An exact copy of the entries below is required, with all pictures removed.

:: Data supplied ::
____
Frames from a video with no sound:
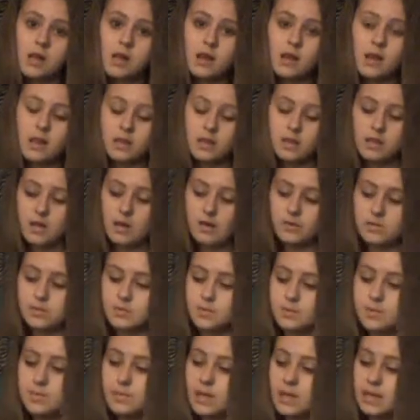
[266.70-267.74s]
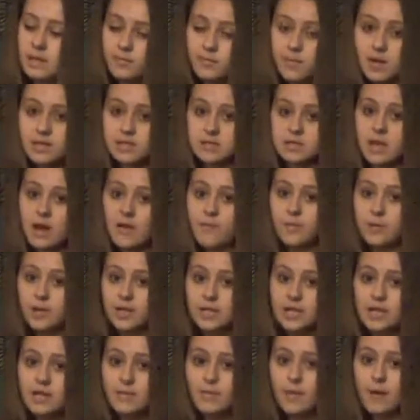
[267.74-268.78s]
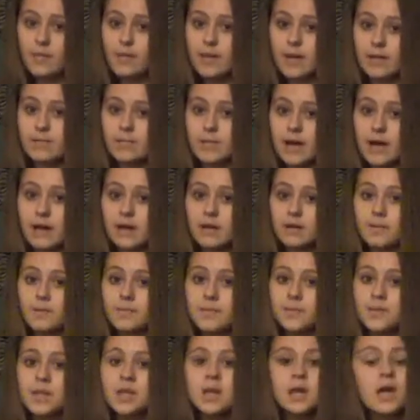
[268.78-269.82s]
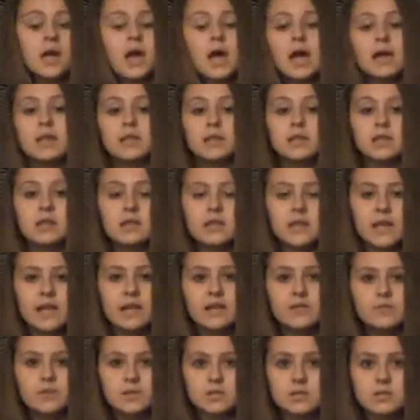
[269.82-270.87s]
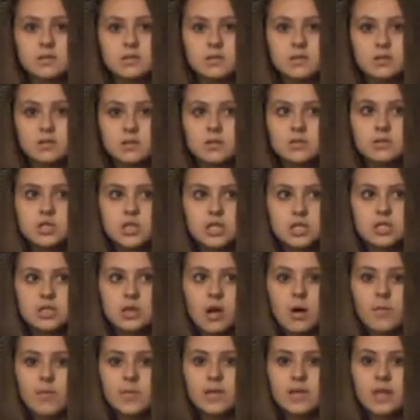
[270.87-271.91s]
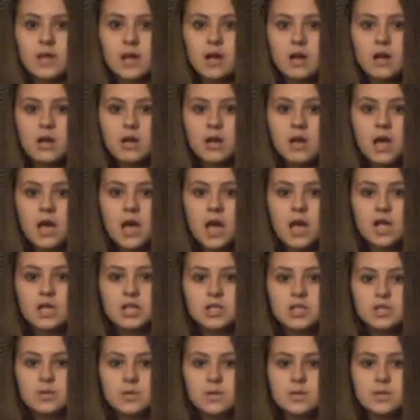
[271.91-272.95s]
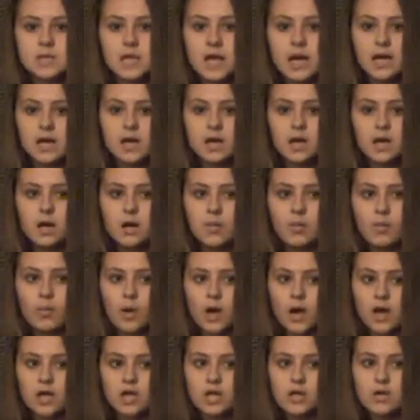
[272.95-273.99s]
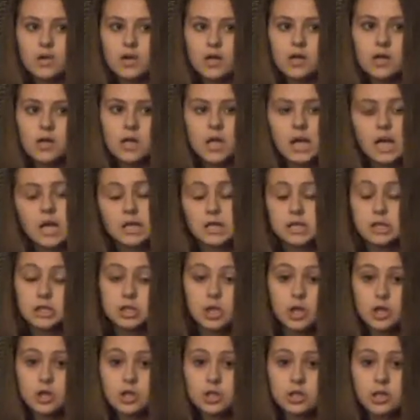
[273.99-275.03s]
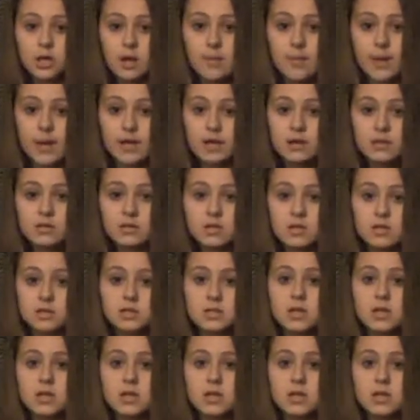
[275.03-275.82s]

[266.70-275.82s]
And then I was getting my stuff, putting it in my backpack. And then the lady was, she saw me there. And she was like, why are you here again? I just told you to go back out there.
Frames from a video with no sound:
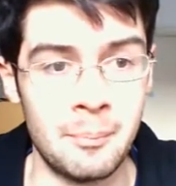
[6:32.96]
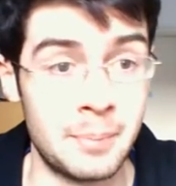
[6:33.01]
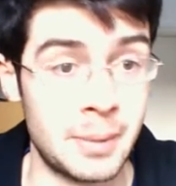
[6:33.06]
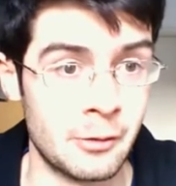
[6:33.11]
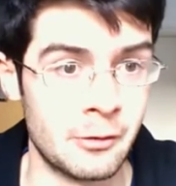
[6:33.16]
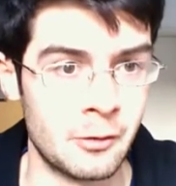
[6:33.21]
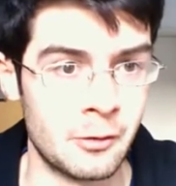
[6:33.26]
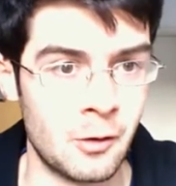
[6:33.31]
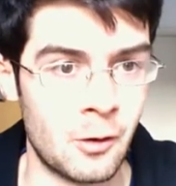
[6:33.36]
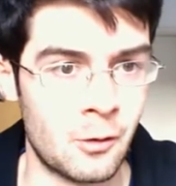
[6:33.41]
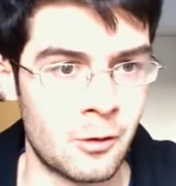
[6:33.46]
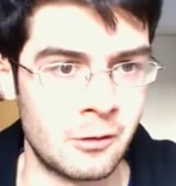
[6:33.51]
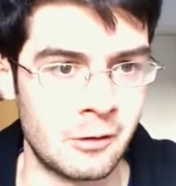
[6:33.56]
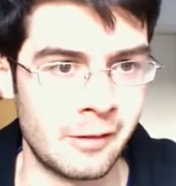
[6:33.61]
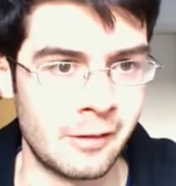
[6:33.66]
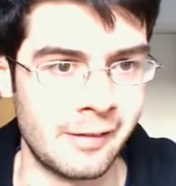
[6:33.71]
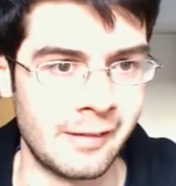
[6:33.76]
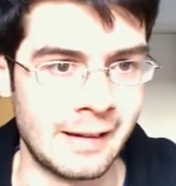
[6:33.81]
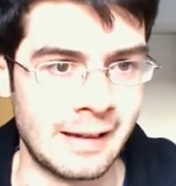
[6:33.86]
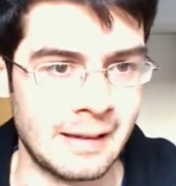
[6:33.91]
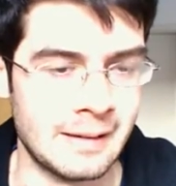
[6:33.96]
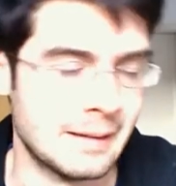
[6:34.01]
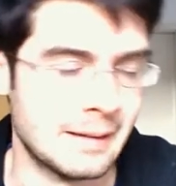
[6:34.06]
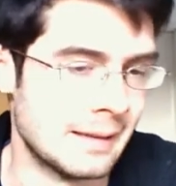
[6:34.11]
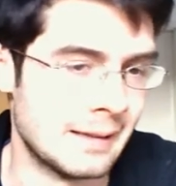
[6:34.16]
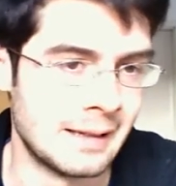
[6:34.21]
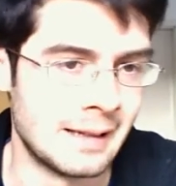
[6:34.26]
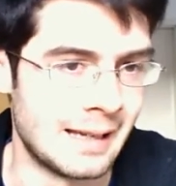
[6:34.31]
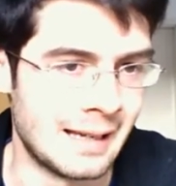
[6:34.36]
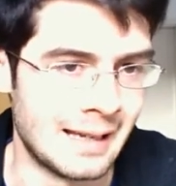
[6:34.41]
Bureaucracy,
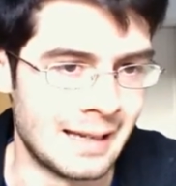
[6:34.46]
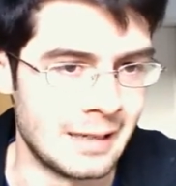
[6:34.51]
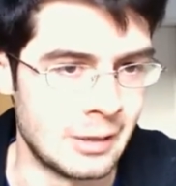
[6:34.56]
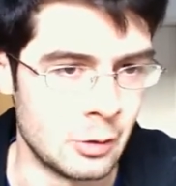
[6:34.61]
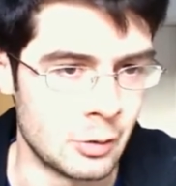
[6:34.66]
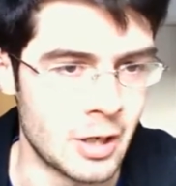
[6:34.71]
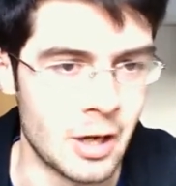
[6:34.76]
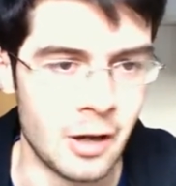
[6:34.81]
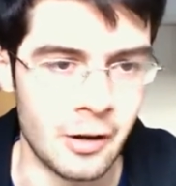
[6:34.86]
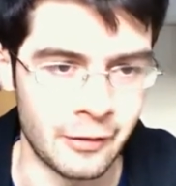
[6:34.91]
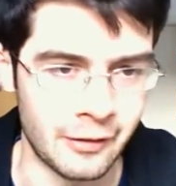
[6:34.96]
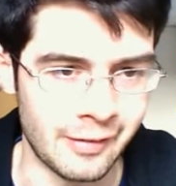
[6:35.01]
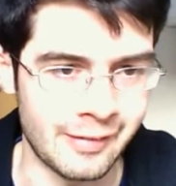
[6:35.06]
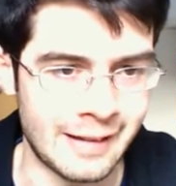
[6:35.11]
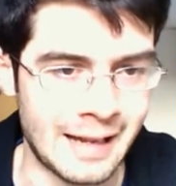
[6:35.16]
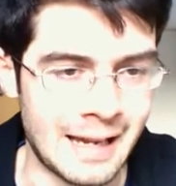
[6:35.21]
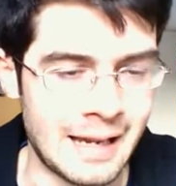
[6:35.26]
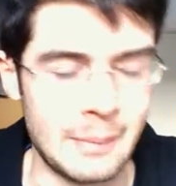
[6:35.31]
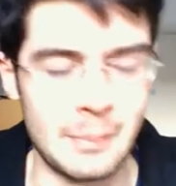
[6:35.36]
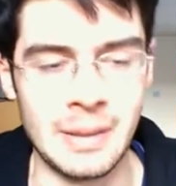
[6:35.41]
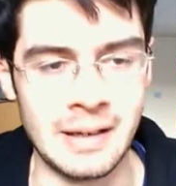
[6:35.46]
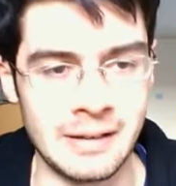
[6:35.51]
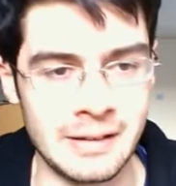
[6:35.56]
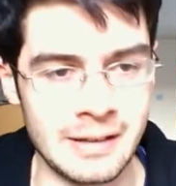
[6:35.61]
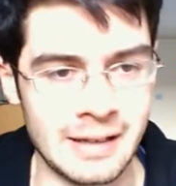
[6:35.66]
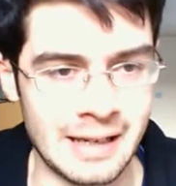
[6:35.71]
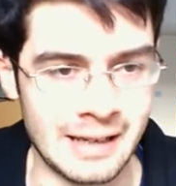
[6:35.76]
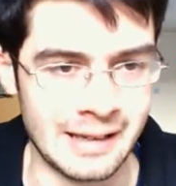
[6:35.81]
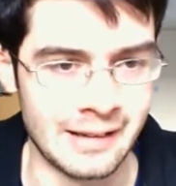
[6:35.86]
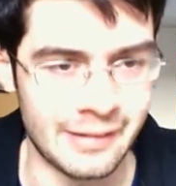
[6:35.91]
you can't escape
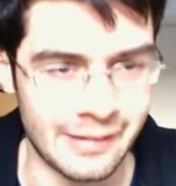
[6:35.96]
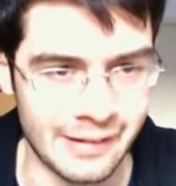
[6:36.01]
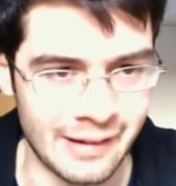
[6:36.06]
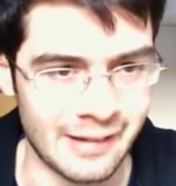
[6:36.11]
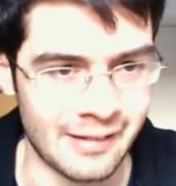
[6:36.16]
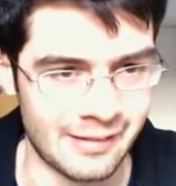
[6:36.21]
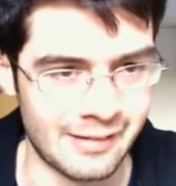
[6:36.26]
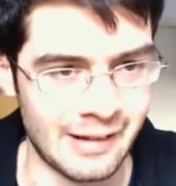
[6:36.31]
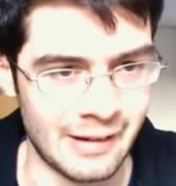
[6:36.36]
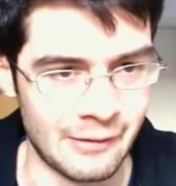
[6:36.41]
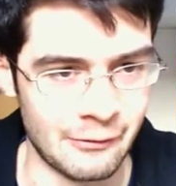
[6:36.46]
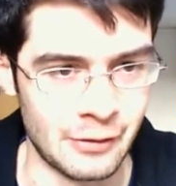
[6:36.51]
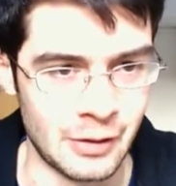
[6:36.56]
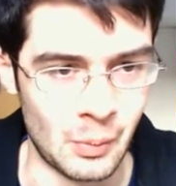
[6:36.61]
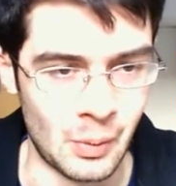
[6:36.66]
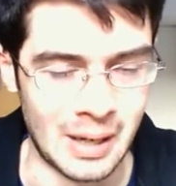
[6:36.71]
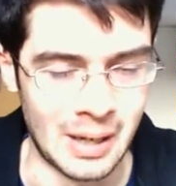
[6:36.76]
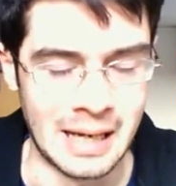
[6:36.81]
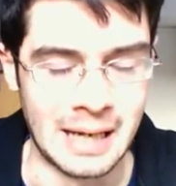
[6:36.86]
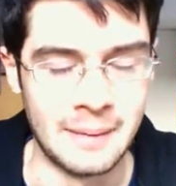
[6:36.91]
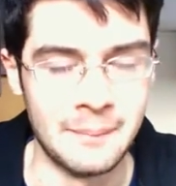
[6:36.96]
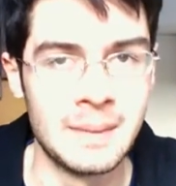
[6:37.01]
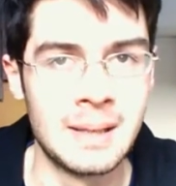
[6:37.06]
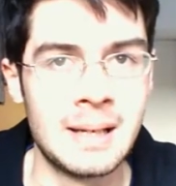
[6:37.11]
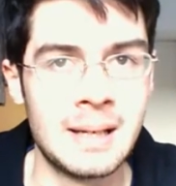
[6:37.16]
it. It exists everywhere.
____
:: Result of this task ::
Frames from a video with no sound:
[266.70-267.74s]
[267.74-268.78s]
[268.78-269.82s]
[269.82-270.87s]
[270.87-271.91s]
[271.91-272.95s]
[272.95-273.99s]
[273.99-275.03s]
[275.03-275.82s]

[266.70-275.82s]
And then I was getting my stuff, putting it in my backpack. And then the lady was, she saw me there. And she was like, why are you here again? I just told you to go back out there.
Frames from a video with no sound:
[6:32.96]
[6:33.01]
[6:33.06]
[6:33.11]
[6:33.16]
[6:33.21]
[6:33.26]
[6:33.31]
[6:33.36]
[6:33.41]
[6:33.46]
[6:33.51]
[6:33.56]
[6:33.61]
[6:33.66]
[6:33.71]
[6:33.76]
[6:33.81]
[6:33.86]
[6:33.91]
[6:33.96]
[6:34.01]
[6:34.06]
[6:34.11]
[6:34.16]
[6:34.21]
[6:34.26]
[6:34.31]
[6:34.36]
[6:34.41]
Bureaucracy,
[6:34.46]
[6:34.51]
[6:34.56]
[6:34.61]
[6:34.66]
[6:34.71]
[6:34.76]
[6:34.81]
[6:34.86]
[6:34.91]
[6:34.96]
[6:35.01]
[6:35.06]
[6:35.11]
[6:35.16]
[6:35.21]
[6:35.26]
[6:35.31]
[6:35.36]
[6:35.41]
[6:35.46]
[6:35.51]
[6:35.56]
[6:35.61]
[6:35.66]
[6:35.71]
[6:35.76]
[6:35.81]
[6:35.86]
[6:35.91]
you can't escape
[6:35.96]
[6:36.01]
[6:36.06]
[6:36.11]
[6:36.16]
[6:36.21]
[6:36.26]
[6:36.31]
[6:36.36]
[6:36.41]
[6:36.46]
[6:36.51]
[6:36.56]
[6:36.61]
[6:36.66]
[6:36.71]
[6:36.76]
[6:36.81]
[6:36.86]
[6:36.91]
[6:36.96]
[6:37.01]
[6:37.06]
[6:37.11]
[6:37.16]
it. It exists everywhere.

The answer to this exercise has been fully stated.